Fue en ese momento, con la mirada del Loko clavada en la mía, cuando el color del mar cambió a ocre, ese solo instante puro que acudimos a contemplar todos los días.
El Loko, reservado como siempre ha sido, me miró otra vez a los ojos.
―Te entiendo, Vendedor ―me dijo.

―Sí, yo también a ti, Loko ―contesté.
o

16. Demanda desestimada

Hace un par de días me llamó un tipo interesado en comprar nubes.
―Un pedido importante, unas ciento cincuenta ―me dijo―. Regento una administración y se las quiero regalar a mis empleados por navidad.
Le convencí de que yo era la persona que estaba buscando (no podía dejar pasar una oportunidad como aquella), con amplia experiencia en el mercado y con un servicio post-entrega de lo más serio y avalado. Siguiendo sus órdenes, le mandé un burofax adjuntando un dossier explicativo de la ofertanube, un presupuesto ajustado y la exigida factura proforma.
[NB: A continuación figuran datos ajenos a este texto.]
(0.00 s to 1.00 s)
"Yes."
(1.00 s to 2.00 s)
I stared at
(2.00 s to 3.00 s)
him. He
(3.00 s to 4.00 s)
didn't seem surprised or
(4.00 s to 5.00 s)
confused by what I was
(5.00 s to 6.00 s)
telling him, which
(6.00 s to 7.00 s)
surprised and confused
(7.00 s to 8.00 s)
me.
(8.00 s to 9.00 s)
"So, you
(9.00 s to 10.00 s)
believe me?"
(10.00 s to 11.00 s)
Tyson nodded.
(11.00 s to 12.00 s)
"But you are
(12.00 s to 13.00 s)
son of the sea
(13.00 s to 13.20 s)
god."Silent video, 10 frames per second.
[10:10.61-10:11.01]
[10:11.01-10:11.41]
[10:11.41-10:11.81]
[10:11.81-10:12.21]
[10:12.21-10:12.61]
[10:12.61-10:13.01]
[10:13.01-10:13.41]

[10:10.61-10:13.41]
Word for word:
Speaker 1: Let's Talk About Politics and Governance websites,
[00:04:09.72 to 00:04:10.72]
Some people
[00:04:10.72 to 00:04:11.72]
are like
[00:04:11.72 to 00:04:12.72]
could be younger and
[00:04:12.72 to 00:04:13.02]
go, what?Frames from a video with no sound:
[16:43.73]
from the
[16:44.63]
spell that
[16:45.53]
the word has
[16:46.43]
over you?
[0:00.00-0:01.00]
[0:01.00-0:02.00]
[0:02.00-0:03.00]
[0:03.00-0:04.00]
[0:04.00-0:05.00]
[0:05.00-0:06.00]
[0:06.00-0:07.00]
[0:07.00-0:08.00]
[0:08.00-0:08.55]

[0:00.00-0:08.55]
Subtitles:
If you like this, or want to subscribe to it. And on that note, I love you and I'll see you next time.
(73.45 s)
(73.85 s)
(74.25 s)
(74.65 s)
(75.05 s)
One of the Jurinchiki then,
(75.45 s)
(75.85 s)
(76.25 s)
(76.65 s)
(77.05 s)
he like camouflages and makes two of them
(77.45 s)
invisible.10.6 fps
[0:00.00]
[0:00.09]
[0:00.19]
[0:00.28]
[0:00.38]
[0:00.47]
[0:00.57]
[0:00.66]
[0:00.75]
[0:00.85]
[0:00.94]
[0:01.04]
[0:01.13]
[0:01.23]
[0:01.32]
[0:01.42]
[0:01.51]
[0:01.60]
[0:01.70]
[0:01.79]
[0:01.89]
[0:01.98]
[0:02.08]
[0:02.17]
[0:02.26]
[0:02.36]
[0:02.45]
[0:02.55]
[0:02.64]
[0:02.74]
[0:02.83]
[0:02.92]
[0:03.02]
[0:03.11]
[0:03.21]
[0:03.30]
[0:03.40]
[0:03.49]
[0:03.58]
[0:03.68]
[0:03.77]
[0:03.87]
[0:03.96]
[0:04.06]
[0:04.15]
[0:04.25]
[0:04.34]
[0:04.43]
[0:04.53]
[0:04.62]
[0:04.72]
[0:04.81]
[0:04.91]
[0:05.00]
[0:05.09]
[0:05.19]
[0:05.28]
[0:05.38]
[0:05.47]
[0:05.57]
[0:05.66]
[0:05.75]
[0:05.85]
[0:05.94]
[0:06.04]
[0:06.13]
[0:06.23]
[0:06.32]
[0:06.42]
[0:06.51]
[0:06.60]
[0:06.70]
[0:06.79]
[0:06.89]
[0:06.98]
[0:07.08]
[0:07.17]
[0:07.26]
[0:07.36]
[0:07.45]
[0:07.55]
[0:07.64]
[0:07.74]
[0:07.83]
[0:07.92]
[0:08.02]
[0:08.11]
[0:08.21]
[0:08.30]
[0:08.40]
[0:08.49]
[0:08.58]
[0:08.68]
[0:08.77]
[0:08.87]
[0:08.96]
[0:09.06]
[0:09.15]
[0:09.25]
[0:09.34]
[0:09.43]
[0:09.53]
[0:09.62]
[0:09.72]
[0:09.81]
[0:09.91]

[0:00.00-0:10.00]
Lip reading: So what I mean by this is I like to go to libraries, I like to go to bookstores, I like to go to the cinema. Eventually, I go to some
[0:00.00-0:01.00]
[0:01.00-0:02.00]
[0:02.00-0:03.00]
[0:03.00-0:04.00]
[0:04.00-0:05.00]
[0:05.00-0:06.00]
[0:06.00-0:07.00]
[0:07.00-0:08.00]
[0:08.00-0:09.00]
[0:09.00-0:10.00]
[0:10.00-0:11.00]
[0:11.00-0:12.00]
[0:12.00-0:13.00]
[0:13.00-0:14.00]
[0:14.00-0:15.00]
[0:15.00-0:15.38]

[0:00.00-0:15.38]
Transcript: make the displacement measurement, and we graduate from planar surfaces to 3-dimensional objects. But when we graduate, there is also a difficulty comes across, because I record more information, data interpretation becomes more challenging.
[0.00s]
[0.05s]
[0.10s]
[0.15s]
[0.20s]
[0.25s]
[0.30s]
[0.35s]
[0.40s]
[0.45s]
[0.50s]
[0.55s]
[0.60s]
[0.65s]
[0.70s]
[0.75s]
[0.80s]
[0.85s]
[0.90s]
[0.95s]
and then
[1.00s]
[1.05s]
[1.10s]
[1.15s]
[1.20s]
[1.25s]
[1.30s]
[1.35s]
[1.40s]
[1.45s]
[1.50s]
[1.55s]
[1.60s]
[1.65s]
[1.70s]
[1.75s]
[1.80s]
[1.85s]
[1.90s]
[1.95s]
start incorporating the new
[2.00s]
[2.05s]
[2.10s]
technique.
Él propuso las condiciones de pago: a sesenta noches.
A las pocas horas me llamó su secretaria.
―Pedido aceptado ―me confirmó aquella voz gélida.
Colgué el teléfono y apreté el puño de mi mano derecha.  Aquella venta me salvaría el mes.
Ahora, con tiempo suficiente para pensar, creo que me he equivocado y entiendo el significado dañino de aquel puño cerrado. Las cuentas no me salen o, mejor dicho, no me satisfacen. El comprar y vender nubes no es una mera transacción comercial con moneda de curso legal de por medio, ni una operación financiera con rappels y descuentos. No quiero engrandecer mi cuenta bancaria (solvente, por ahora), con alejamientos de sueños. Si al menos me pudiese pagar con brisas de mar…
 Le llamaré hoy, también a través de su secretaria, para desestimar su demanda. 

15. Vuelta


Me distraigo en nubes que no siento y en sueños que camuflan mi esencia. Vuelta a empezar. Todo es más fácil desde la sonrisa que me produce el darme cuenta.

Ya ha pasado el verano y aún no he dejado mi trabajo en esta dichosa oficina.

14. Se compra


En un atardecer naranja sobre el océano plateado,
con una varita mágica que baila cumbia a merced del viento templado
y dé minúsculos toques sobre las crestas más empinadas de las olas
que después esparcen miles de estrellitas doradas hacia mar adentro,
ahora es donde me encuentro.

Pero sin nadie que quiera comprar nubes.